Kniga Nr1382

Пред таким явлением я говорю, что это дело Божие и что, быть может, нет более высокого доказательства действительного присутствия Бога в области религии, чем страдание.

Утверждайте, сколько вам будет угодно, что невозможно любить страдание, что в этом есть преувеличение и восторженность. Я на это вам отвечу: это факты, факты, проверенные опытом, факты, наполняющие жизнь всех святых и, в различной мере, жизнь всех христиан, даже самых незаметных. Я прибавлю даже, что эти факты совершенно логичны.

— Как! Любить страдание?

— Да. Если оно приносит нам пользу; если, разрушая наше тело, нашу смертную оболочку, оно просвещает нашу душу, если оно придает ей ее настоящее величие, ее бессмертную красоту! Предположите, что глыба мрамора, которую яростно ударял молотом Микеланджело, имела бы рассудок: разве она не трепетала бы от радости при всяком ударе, ее преображающем? Золото, перемешанное с землею, грязное и противное на вид, это золото оживотворите: не будет ли оно вздыхать пред горнилом? Не скажет ли оно: "Есть крещение, которым бы я желало окреститься, и как я томлюсь, пока оно недоступно".

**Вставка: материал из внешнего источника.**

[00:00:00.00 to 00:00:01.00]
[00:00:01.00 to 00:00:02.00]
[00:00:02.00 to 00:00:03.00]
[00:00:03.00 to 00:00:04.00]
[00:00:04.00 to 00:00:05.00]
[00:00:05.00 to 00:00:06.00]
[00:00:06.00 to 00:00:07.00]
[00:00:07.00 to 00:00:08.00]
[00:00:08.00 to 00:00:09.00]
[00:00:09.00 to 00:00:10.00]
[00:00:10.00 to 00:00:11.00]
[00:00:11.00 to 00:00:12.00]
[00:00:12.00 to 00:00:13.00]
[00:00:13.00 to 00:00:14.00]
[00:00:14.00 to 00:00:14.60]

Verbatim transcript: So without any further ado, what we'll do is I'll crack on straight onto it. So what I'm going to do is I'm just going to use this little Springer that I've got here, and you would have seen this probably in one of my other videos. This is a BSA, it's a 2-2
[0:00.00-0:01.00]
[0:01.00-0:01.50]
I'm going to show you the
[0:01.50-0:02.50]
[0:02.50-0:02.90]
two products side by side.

В этом история святых и героев религии. Поищите получше, и вы не найдете ни одного, который бы не любил страдания, конечно, не за само это страдание, но за то воздействие, какое оно оказывает на душу.

Страдание есть очищение, есть плавление в горниле, и эти чистые души, страдавшие от сознания в себе греховного закона, содрогаются радостью при виде того, что страдание является к ним на помощь.

Страдание, смерть — это разлучение со всем сотворенным миром, крушение всех снов, всех иллюзий, всех грехов. Это конец времен и начало вечности. Это разрыв завесы, которая скрывает от нас Бога. Как же могли не ликовать святые, которые жили только для Него? Могли ли они не приветствовать страдание, как друга, смерть — как великую избавительницу? Могли ли они не восклицать, как Павел: Желание имею разрешиться и быть со Христом37.

Вот куда ведет религия своих героев. Она бросает на страдание такой ослепительный свет, что заставляет их любить страдание. Они упиваются его сладостью. Они погружаются в него, как в животворящую струю. Они взирают на Крест и шепчут ему: "О, благий Крест, о, возлюбленный Крест!".

Правда, я говорю здесь лишь о физической боли, о боли, которая ломает наши кости, терзает наши члены. Я только об этом страдании говорю, что религия способна заставить нас полюбить его. Но разве это не является уже дивным результатом, когда вам, представителям мудрости людской, не удается даже заставить меня принять страдание, заставить меня полюбить его или [хотя бы] только заставить меня понять возможность его любить.

Осмелюсь ли я применить выражение "любить страдание" по отношению к другим испытаниям, испытаниям сердечным: утрате дорогих лиц, разлуке с теми, кого любишь? На это не хватит у меня духа. Я боюсь оскорбить человеческую природу, подавая ей надежду на то, что она может с радостью принимать такие удары судьбы. А между тем это слово, которое мне кажется невозможным, я нахожу на устах женщины, которая бесконечно много страдала. Так как мы дошли теперь до самой сердцевины этого великого вопроса, то да позволено будет мне представить в сжатом очерке, во славу Бога и религии, повествование о том, как в этой женщине, так жестоко испытанной, самое тяжкое горе было смягчено утешением веры и почти превратилось для нее в радость.

5. Пример великого христианского страдания

Я затрудняюсь назвать в числе произведений литературы XIX века, описывающей интимную сторону души человеческой, что-либо более трогательное, чем книга "Рассказы сестры"38.

Двое молодых людей встречаются в Риме, часто видятся и привязываются друг к другу. В Неаполе одного как бы поражает молниеносный удар любви, и в сердце другой возникает начало этой любви, которая скоро разовьется и достигнет необыкновенной красоты. Книга заключает в себе много писем Александрины Алопеус и ее жениха, Альберта Ла-Ферронэ. В этих письмах вылилась душа обоих, и сколько тут чистой любви, проникнутой религией! Казалось, что эти два сердца, полюбивши друг друга, вручили Богу ту священную связь, которая должна была их соединить.